2.1 --> VPP/Vector Packet Process technical principle analysis

  1. Vector data packets (Packet Vector) and scalar packets The
    so-called "vector" is relative to the processing of "scalar" packets. Vector is a natural scientific term that has both size and direction. Quantities, also known as vectors. In computer science, Vector Graph can be wirelessly magnified and never deformed.
    Scalar message processing method : It
    is a common way of thinking and logic for humans, that is, messages are processed according to the order of arrival, the first message is processed, the second is processed, and so on. A more formal way also requires a combination of processing interrupts, and traversing the call stack (eg calls b, calls c, calls d... return return return), and then returning from the interrupt, the function will be frequently nested calls. Finally, the process performs one of the following three operations: a, no processing, b, discarding or rewriting, c, forwarding the message.
    Insert picture description here
    It can be seen that the traditional scalar message processing method has an obvious defect-I-Cache misses (cpu quality cache jitter). Because Cache has the characteristics of time limitation and space limitation, each data message will generate an I-Cache misses. In the face of this problem, there is no solution other than providing a larger Cache space.

Vector data message processing method : The
vector message processing method is to process multiple messages at a time, that is, process a packet vector at a time instead of a single packet. A batch of messages received from the underlying hardware queue Rx Ring (receiving queue) is formed into a message array called Packet Vector vector message, and then the Packet Processing Graph is used to organize the processing flow.
Insert picture description here

The vector packet processing method actively utilizes the time limitation of the Cache, and organizes a group of Packets into a Packet Vector. If the I-Cache hits, then this group of Packets will all hit; otherwise, they will all miss. In the case of a miss, the first packet Packet-1 in the Packet Vector is used to preheat the I-Cache image, and the CPY quality cache acceleration is performed for the subsequent Packets in the Packet Vector. In this way, the processing performance of the remaining Packets in the Packet Vector can directly reach the limit.
Insert picture description hereIn short, the vector message processing method allocates the cache Miss Time of the entire Packet Vector to the cache Miss Time of the first message (packet-1), which significantly reduces the processing overhead of a single message.
It can be seen that vector message processing solves the main performance defects of scalar message processing and has the following advantages:
a. Solving the problem of I-Cache jitter;
b. Preheating the I-Cache to alleviate the problem of read instruction delay. High performance and more stable.
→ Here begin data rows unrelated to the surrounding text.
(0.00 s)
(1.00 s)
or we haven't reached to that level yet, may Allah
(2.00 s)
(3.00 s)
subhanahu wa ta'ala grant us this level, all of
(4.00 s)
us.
  1. Vector diagram of data messages
    The software architecture of VPP includes a development framework and a series of Graph Nodes organized according to the Packet Processing Graph.
    (2.1) Packet Processing Graph: It is
    composed of multiple Graph Nodes (let's call it graph nodes). The Graph Node decomposes the entire message processing flow into successively connected Service Nodes; the Packet Vector is first Processed by a Graph Node, and then processed by the second, Nth Graph Node in turn, and so on.
    Insert picture description here

(2.2) Development framework:
Contains basic data structures, timers, drivers, schedulers that allocate CPU time slices between Graph Nodes, and performance tuning tools (eg counters, packet capture tools). The VPP development framework adopts the Plugin mechanism, and Plugin Graph Node and VPP Build-in Graph Node are treated the same, which facilitates rapid and flexible development of new functions. Therefore, the plug-in mechanism enables developers to make full use of existing modules and quickly develop new functions. In fact, the essence of a plug-in is a Graph Node that implements a specific function, but it can also be a driver or CLI. Plugin Graph Node can be inserted into any position in the Packet Processing Graph of VPP.
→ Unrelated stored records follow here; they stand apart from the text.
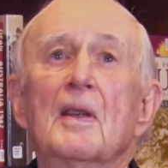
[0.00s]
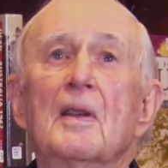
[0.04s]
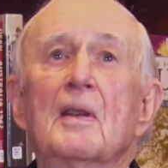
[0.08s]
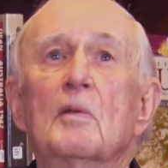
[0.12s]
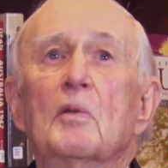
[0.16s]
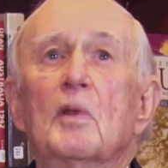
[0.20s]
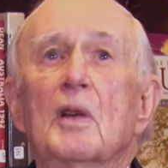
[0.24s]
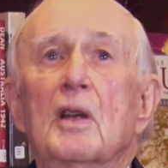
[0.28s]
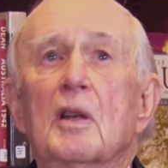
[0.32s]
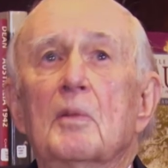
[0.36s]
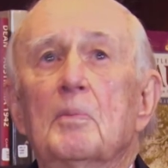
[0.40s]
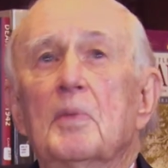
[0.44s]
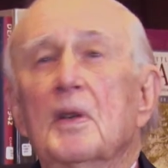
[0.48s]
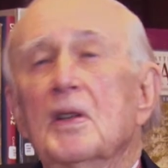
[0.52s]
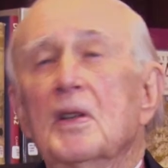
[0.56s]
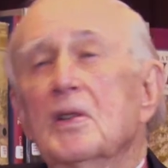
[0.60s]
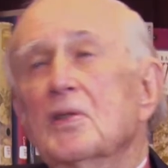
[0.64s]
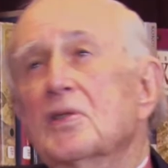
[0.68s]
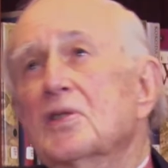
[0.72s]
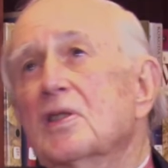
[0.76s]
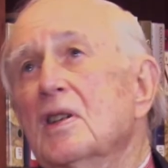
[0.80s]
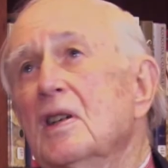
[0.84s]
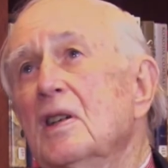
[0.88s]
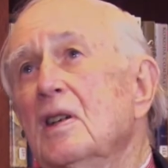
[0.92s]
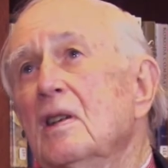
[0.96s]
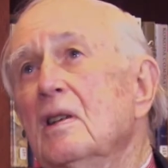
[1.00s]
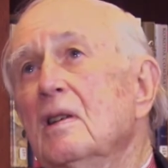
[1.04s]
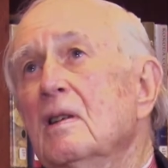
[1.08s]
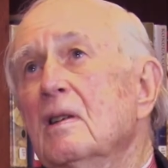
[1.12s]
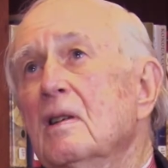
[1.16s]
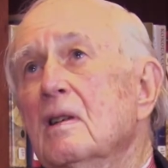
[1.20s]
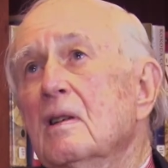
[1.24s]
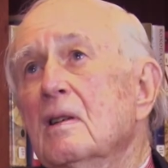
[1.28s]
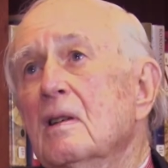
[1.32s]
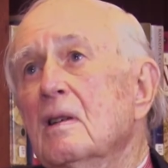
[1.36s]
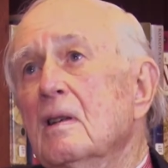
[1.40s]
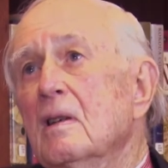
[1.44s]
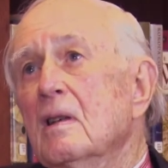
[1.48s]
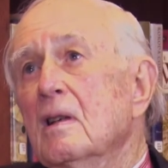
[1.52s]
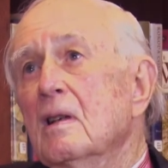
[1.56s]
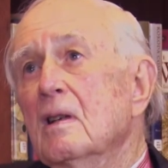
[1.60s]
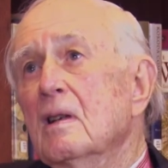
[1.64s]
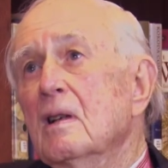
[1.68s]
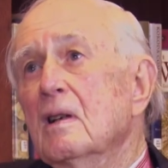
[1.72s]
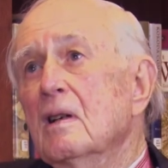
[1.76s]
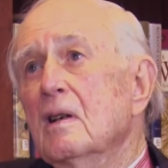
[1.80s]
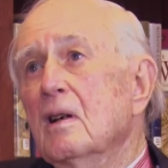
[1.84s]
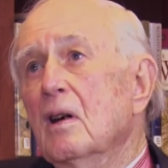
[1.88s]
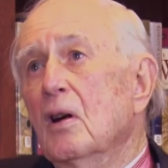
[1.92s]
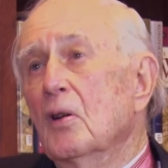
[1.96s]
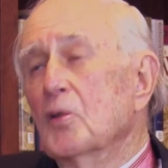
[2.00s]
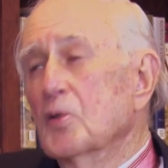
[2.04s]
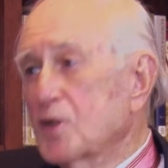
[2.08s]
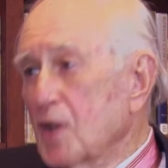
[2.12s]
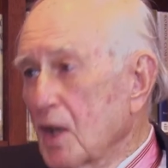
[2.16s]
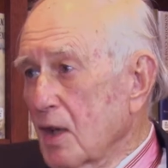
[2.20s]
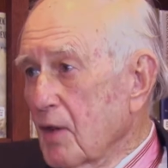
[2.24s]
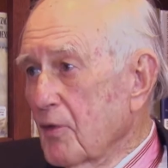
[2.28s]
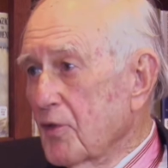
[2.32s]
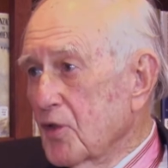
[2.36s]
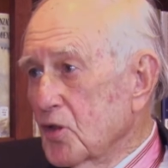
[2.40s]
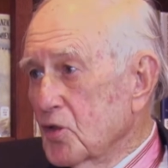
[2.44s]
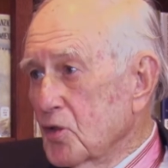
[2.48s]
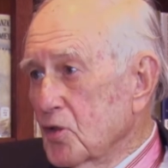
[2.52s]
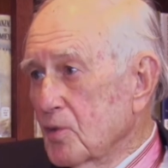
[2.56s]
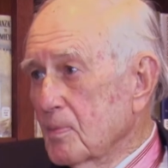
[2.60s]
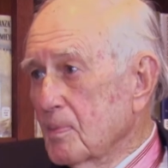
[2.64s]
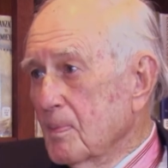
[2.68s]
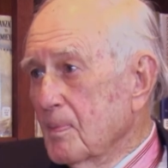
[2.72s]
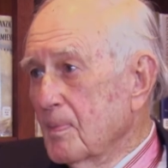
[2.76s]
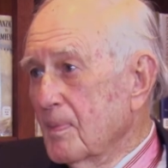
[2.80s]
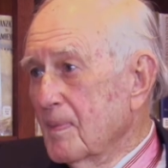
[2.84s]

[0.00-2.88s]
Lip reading: We had been seen on television,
  1. Packet Processing Graph processing flow
    As shown in the figure below,
    Insert picture description hereVPP first polls the receiving queue of the Ethernet interface from the Input Node to obtain batches of data packets; then these data packets form a Packet Vector or frame according to the function of the next Graph Node (Frame). For example: ethernet-input Node collects all IPv6 data packets and passes them to ip6-input Node.

When the ip6-input Node is scheduled, it takes out the first packet-1, uses Dual-Loop or Quad-Loop and prefetches the message to the cpu cache technology to process the message, you can Effectively reduce the number of I-Cache misses to achieve optimal performance.
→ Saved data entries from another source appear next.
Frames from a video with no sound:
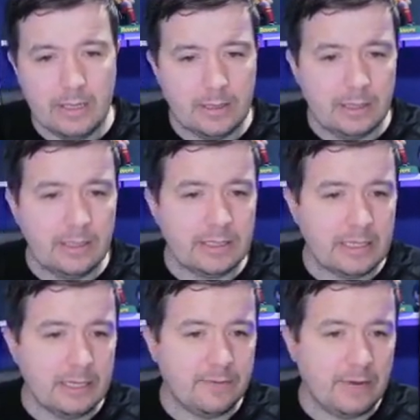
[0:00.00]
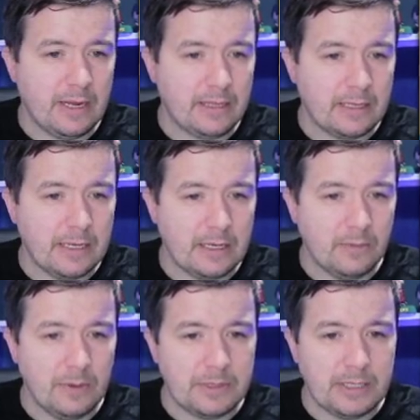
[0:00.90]
Lily save for Alki. He
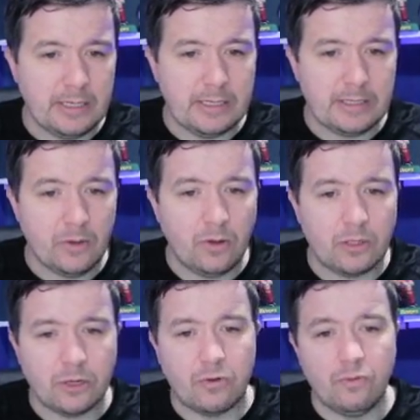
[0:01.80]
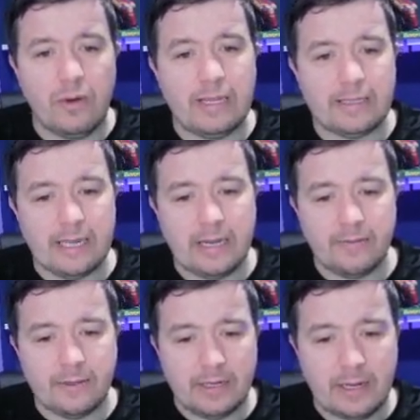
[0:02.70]
whips it in. It's oh, it's a great save.
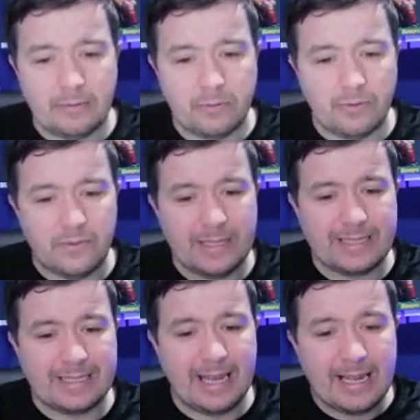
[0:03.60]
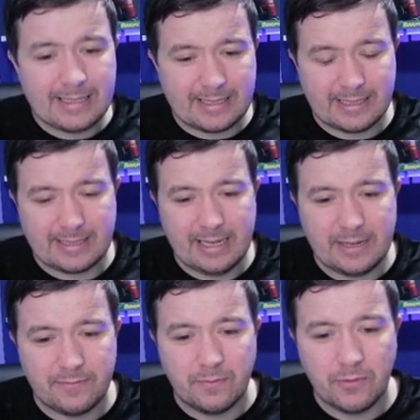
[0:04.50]
It's an absolute fantastic
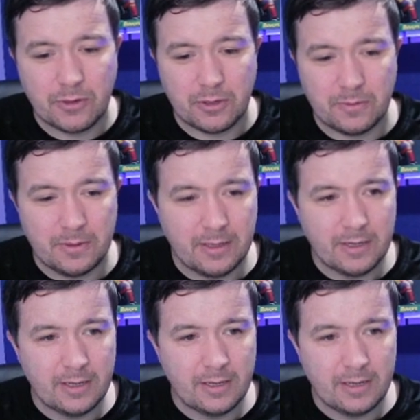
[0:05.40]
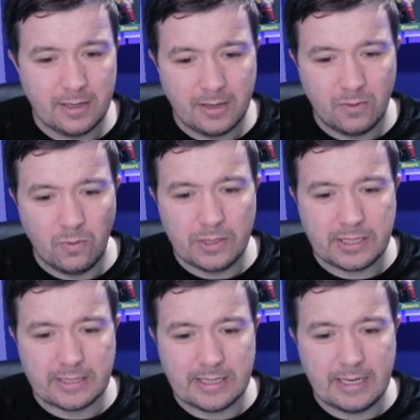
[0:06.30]
save from Rudko. What a
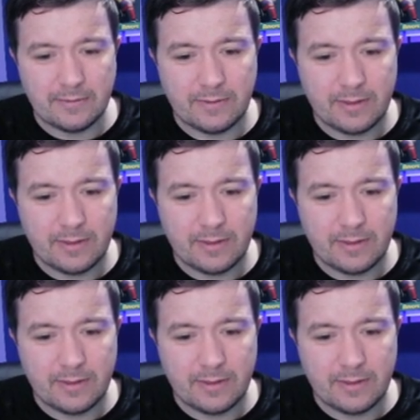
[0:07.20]
save!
After the ip6-input Node node has processed all the messages in the current frame, it will pass the messages to different subsequent nodes. For example: if a message fails to be checked, it will be passed to the error-drop node. The normal message is passed to the ip6-lookup node. packet-1 passes through different Graph Nodes in turn until they are sent out by the interface-output Node.

  1. The Plugin mechanism of
    Packet Processing Graph VPP The Node in the Packet Processing Graph can be replaced. When this feature is combined with the mechanism of VPP that supports dynamic loading of Plugin Node, new functions can be quickly developed and deployed without the need to create and compile a custom Version of the code.
    Insert picture description hereIn short, VPP's Graph Node organization allows users to insert new Graph Nodes or rearrange the processing order of Graph Nodes through Plugin according to their needs, which is very convenient for expansion and will not affect the original core processing flow. .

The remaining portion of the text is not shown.